Sunburned were always a mercurial act, dependent upon who was available for what record or tour. With two vocalists, two drummers, two guitarists, a bassist and a menagerie of samplers and synths scattered about the stage, last night was no different. One of those players—an impish guy with a bobbed haircut, wearing an oversized basketball jersey and reclining behind a synthesizer stuffed into a flight case—seemed to have assumed the role of instigator. Not long after the aleatoric rumblings coalesced into something somewhat smooth, he began yelling, “Stop lighting the audience! Let me do my show for Christ’s sake,” a reference to a semi-viral video of Billy Joel howling much the same during a concert decades ago.

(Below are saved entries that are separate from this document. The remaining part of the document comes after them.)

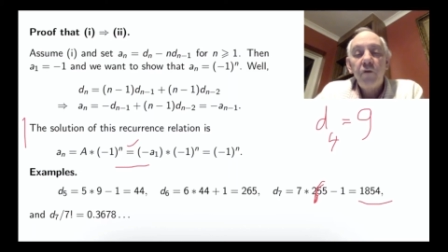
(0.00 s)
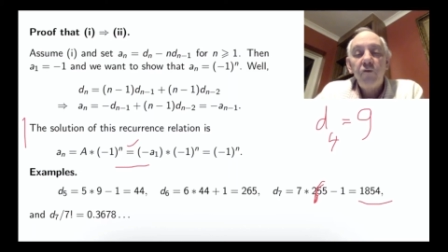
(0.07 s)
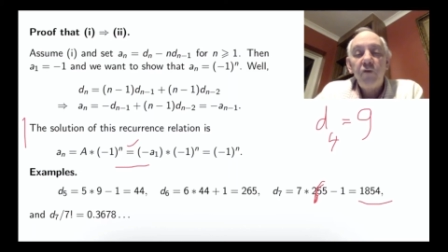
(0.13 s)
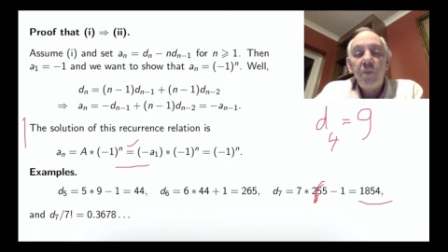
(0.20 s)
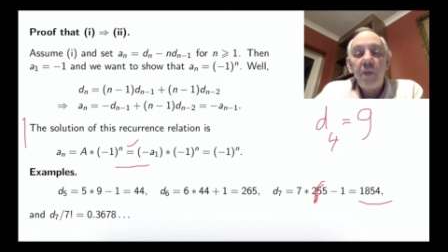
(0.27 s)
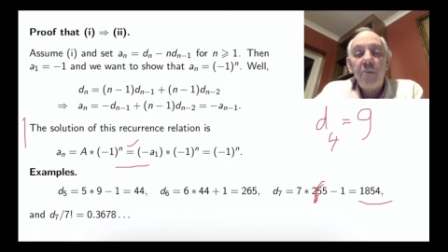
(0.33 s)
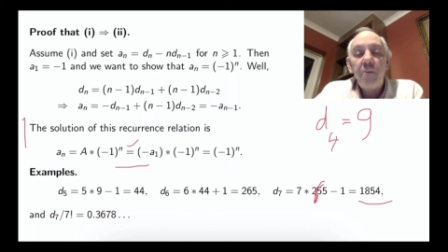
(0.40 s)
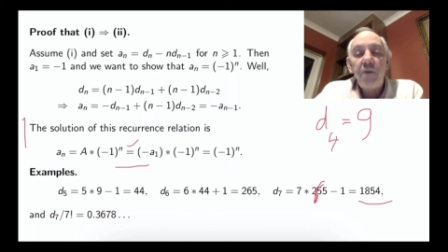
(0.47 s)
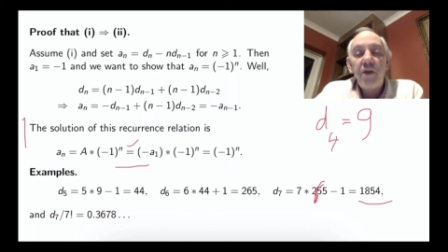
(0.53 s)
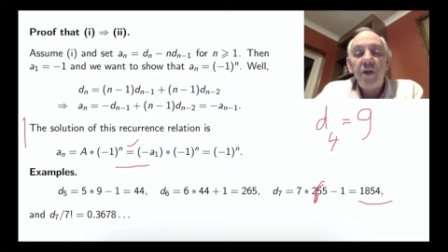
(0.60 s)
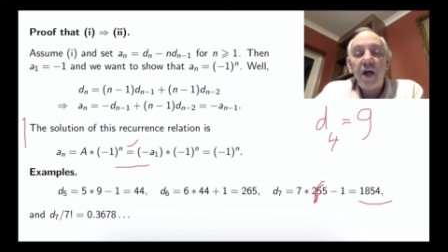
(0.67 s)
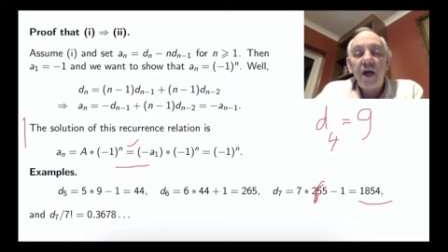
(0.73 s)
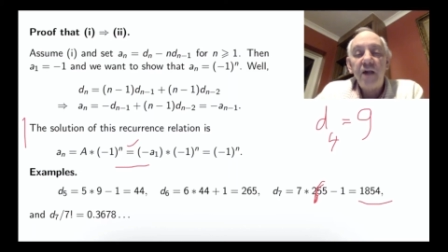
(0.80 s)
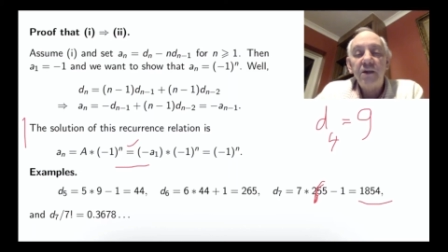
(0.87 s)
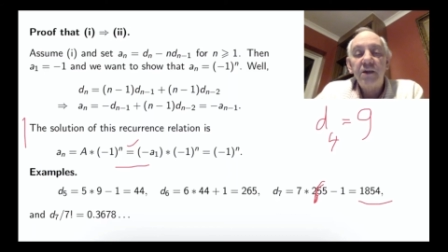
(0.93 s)
Remember
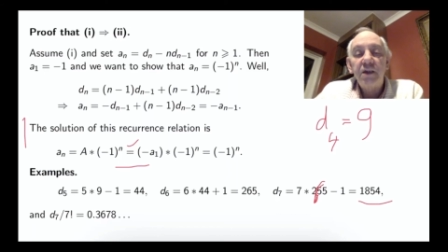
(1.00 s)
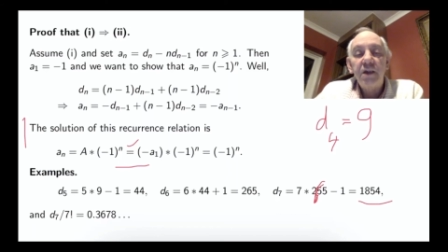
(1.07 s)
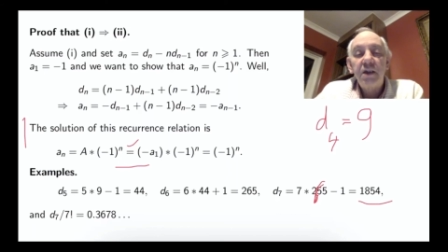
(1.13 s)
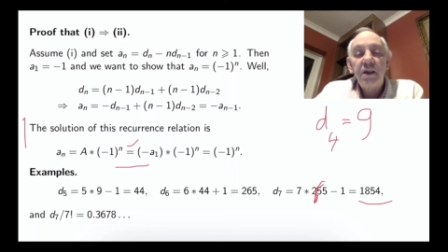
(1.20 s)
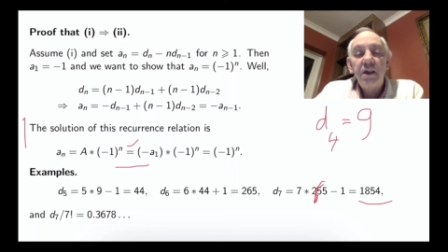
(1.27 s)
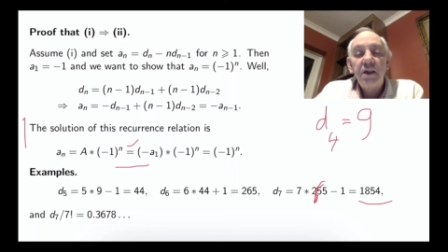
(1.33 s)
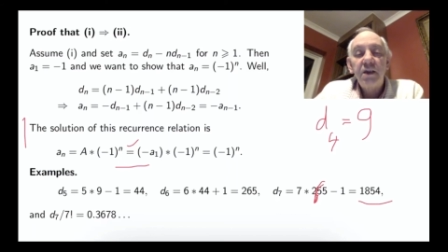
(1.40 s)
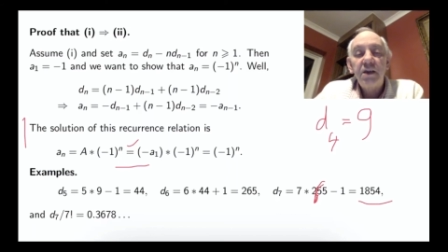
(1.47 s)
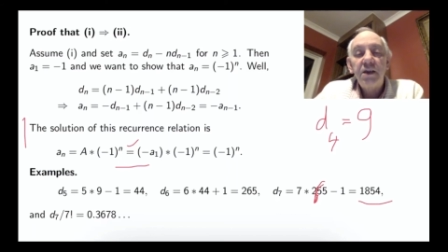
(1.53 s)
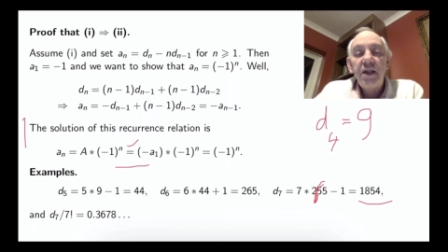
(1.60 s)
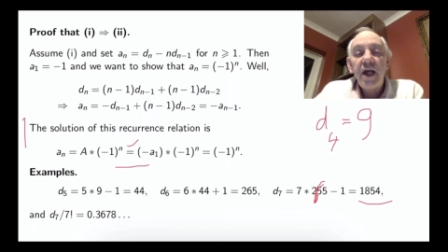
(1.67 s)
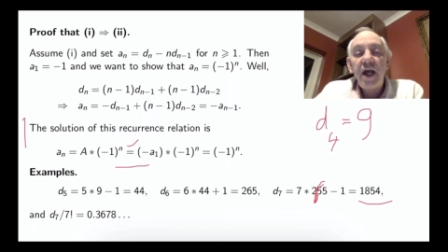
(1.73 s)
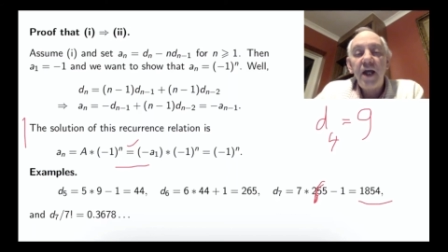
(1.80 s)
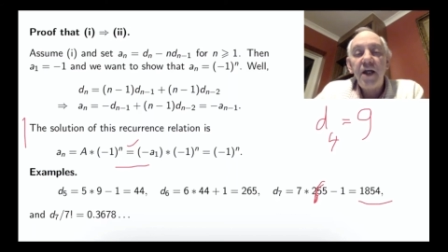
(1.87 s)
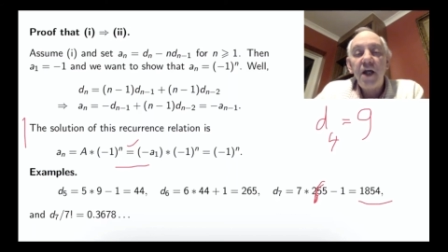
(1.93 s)
that
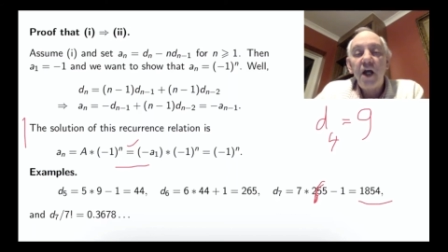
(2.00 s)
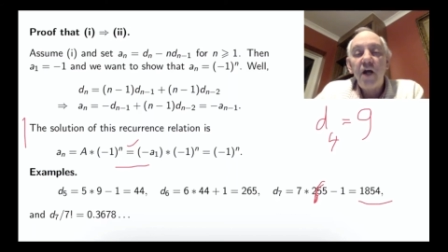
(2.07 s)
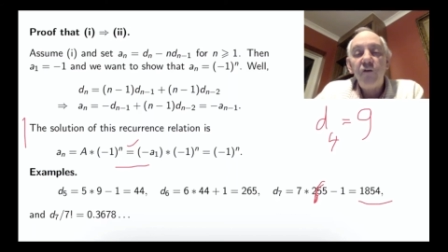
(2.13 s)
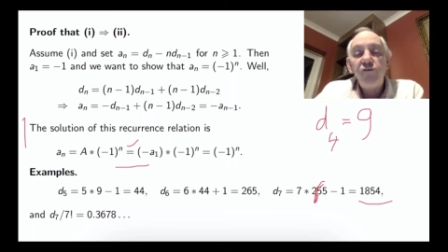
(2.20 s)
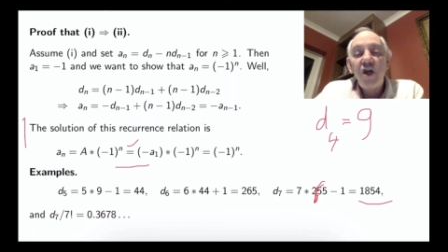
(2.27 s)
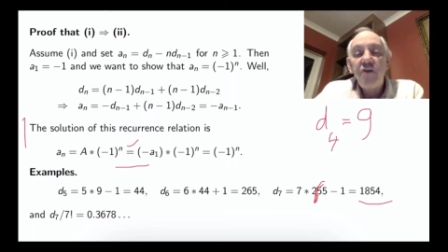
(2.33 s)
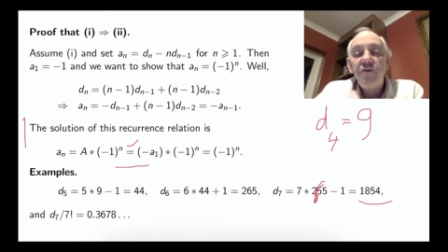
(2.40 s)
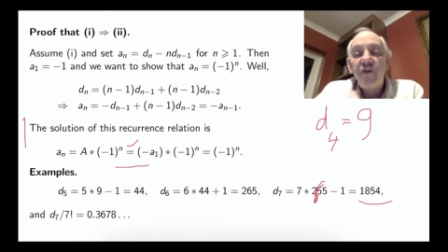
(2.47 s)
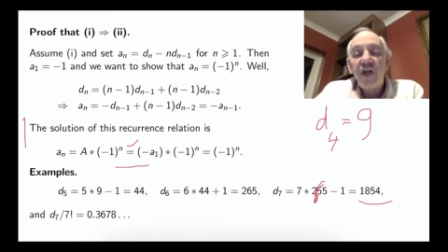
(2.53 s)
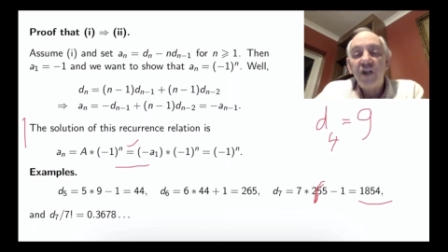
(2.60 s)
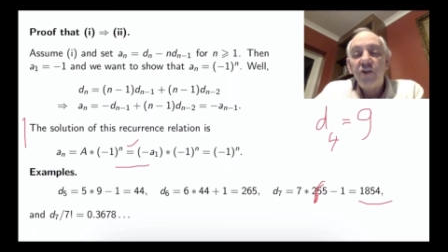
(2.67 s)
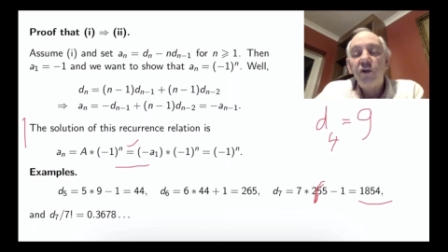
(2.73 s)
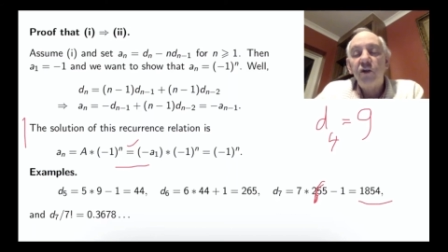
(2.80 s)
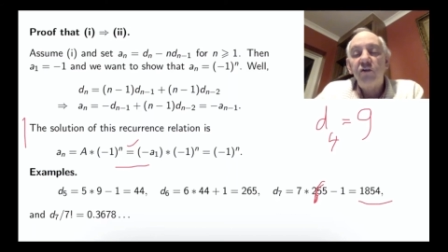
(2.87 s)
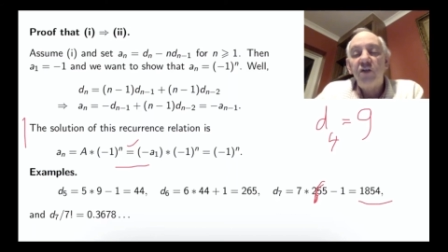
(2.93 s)
dn over n
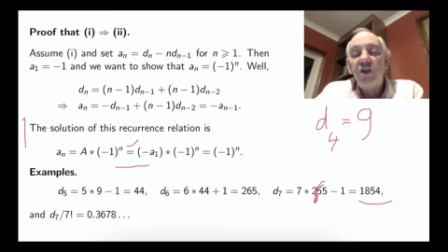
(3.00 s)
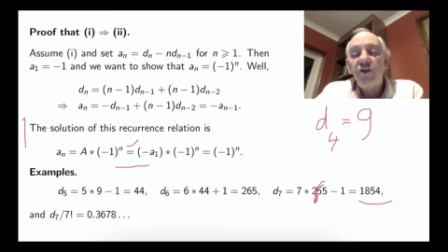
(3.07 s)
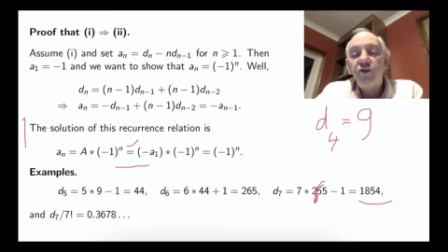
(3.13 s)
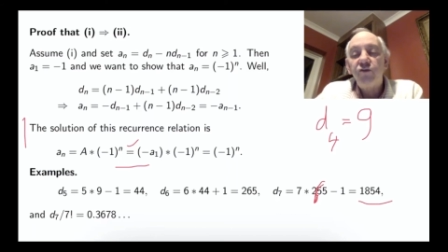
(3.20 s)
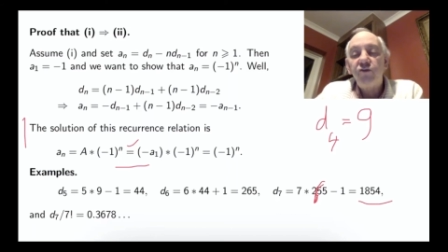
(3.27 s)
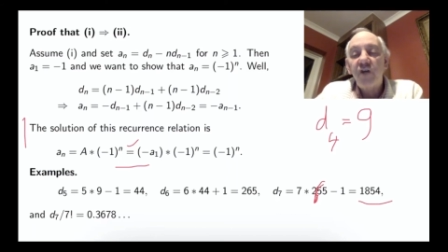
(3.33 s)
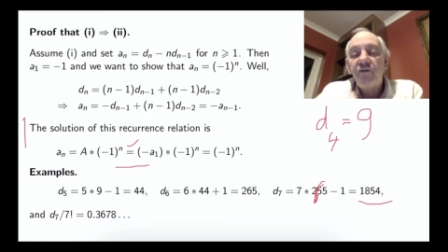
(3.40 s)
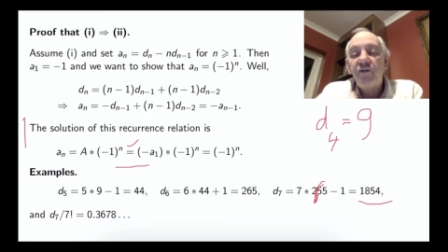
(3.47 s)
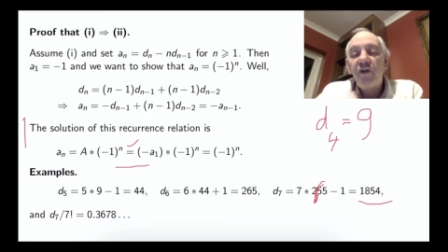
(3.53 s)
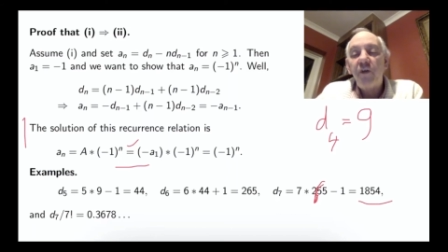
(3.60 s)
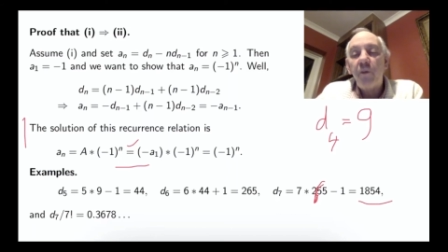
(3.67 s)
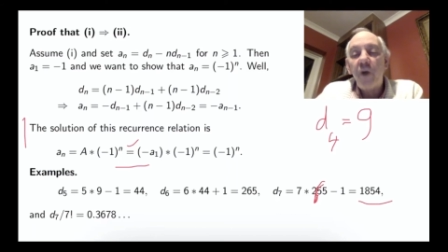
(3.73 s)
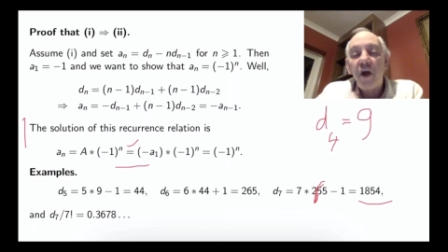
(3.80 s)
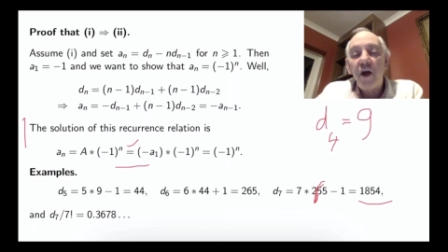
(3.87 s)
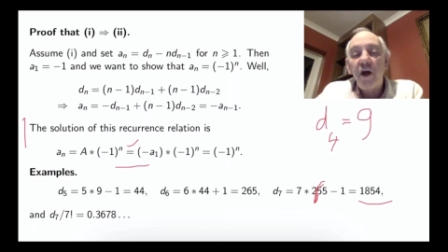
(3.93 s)
factorial is roughly
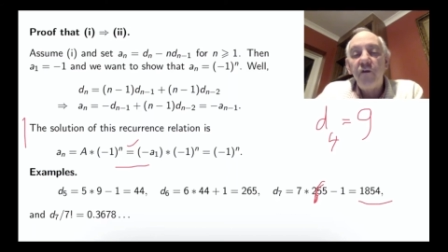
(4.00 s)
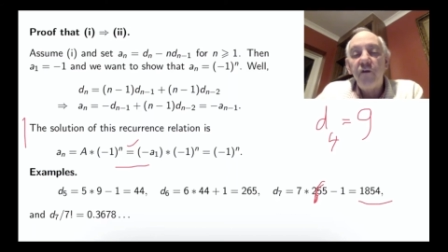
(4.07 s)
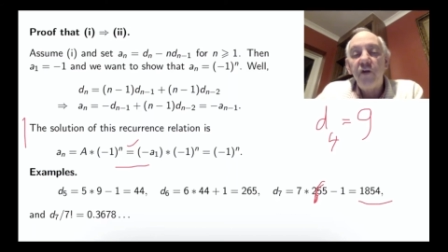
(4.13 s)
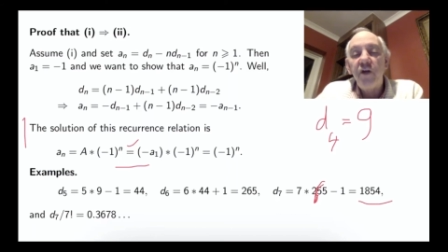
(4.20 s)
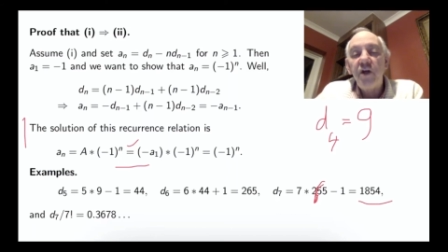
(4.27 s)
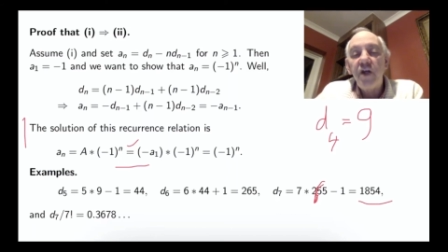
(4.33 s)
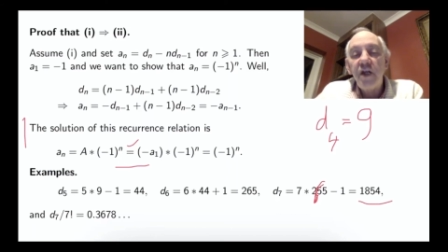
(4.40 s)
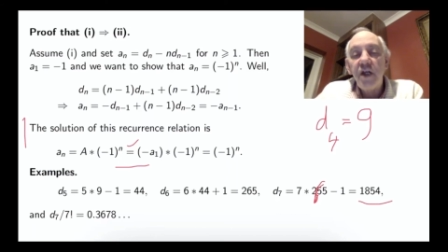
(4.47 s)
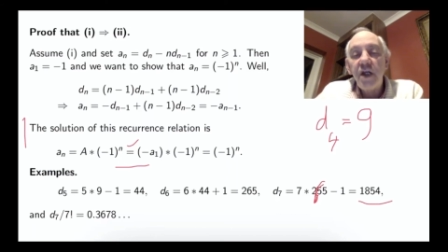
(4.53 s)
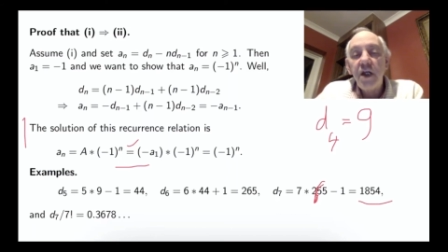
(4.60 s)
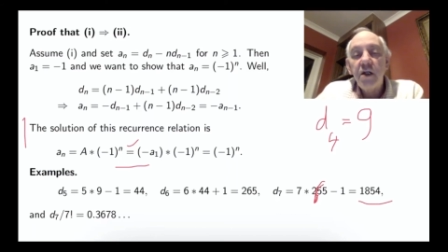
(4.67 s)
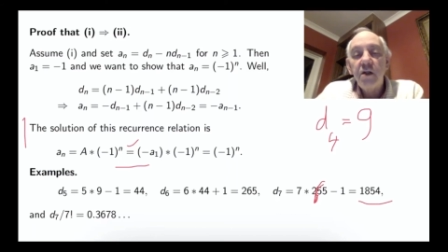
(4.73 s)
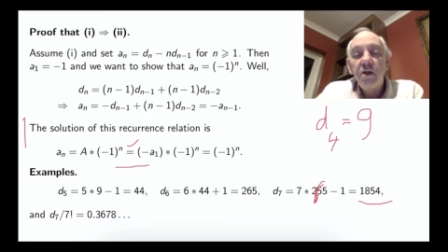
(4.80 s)
1 over e,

To accompany the vocal tantrum, he threw microphone stands, beer cans, wooden chairs and bar stools into the audience, giving up his position behind the synthesizer to become a splenetic Joel impersonator.
It was silly, but more important, it was a crutch, the antic around which the rest of the band’s brief performance built. If there was any motion to the music—and there was very little—it was from the fellow out front. That onstage aggression felt unwarranted, but not because no one in the crowd had done anything wrong
. Rather, few in the band had done very little right
. The music was listless and complacent, resting on the legacy of a troupe that seemed, at least last night, to exist only in name and not in spirit.
And that’s too bad, because that was an awful lot of waiting for a late Tuesday set that mostly let the paying folks down.